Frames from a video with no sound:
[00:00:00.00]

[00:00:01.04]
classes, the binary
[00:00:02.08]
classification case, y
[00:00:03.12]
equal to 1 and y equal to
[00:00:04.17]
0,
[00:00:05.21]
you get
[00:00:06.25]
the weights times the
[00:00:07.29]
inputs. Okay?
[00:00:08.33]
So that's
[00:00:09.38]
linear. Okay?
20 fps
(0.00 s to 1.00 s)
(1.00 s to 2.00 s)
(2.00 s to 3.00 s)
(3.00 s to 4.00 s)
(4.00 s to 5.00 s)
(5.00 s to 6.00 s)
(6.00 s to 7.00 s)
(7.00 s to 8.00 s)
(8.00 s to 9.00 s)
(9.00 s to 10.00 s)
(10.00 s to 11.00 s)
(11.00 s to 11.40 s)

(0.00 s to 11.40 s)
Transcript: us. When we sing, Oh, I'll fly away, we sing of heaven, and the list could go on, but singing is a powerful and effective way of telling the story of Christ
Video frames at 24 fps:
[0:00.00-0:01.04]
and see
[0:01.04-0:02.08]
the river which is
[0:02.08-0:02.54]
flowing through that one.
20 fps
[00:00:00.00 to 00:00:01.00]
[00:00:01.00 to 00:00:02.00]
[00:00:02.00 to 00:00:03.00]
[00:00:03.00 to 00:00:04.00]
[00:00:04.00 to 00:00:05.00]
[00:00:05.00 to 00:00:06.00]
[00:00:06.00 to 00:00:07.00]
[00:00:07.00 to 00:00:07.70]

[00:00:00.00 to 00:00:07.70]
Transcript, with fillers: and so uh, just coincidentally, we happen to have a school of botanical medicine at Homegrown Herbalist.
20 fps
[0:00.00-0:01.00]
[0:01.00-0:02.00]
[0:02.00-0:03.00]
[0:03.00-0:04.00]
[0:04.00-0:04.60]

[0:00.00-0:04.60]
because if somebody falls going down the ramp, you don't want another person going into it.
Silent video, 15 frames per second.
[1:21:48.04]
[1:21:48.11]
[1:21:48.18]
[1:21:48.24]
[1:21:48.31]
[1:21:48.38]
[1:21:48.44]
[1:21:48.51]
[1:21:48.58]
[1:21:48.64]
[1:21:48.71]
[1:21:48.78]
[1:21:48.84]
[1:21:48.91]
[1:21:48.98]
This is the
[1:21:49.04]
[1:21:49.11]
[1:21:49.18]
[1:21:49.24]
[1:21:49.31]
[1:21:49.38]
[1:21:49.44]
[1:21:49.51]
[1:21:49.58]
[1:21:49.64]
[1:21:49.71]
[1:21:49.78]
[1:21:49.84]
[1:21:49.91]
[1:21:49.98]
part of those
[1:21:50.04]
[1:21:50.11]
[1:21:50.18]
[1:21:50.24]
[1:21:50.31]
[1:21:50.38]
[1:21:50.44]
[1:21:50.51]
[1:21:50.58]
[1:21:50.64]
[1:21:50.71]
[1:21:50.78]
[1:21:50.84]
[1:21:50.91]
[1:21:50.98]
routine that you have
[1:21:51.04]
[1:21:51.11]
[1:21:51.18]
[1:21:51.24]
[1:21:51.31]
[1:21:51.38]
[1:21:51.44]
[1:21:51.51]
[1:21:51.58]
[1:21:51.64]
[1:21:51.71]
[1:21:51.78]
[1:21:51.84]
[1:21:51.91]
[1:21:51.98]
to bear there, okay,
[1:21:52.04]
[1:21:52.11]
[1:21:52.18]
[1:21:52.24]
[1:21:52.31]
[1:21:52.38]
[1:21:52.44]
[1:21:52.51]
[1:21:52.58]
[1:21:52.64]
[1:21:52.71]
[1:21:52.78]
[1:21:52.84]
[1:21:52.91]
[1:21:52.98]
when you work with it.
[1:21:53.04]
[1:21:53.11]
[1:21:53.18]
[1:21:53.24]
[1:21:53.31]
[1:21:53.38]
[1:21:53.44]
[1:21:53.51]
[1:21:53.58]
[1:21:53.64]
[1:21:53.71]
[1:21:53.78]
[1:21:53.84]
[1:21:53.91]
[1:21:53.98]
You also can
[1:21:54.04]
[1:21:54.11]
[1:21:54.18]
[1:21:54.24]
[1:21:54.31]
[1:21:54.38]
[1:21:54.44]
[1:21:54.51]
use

____________________

PROBLEM DESCRIPTION
Check each line above for the string "Transcript" and copy those that have it.

EXERCISE ANSWER
Transcript: us. When we sing, Oh, I'll fly away, we sing of heaven, and the list could go on, but singing is a powerful and effective way of telling the story of Christ
Transcript, with fillers: and so uh, just coincidentally, we happen to have a school of botanical medicine at Homegrown Herbalist.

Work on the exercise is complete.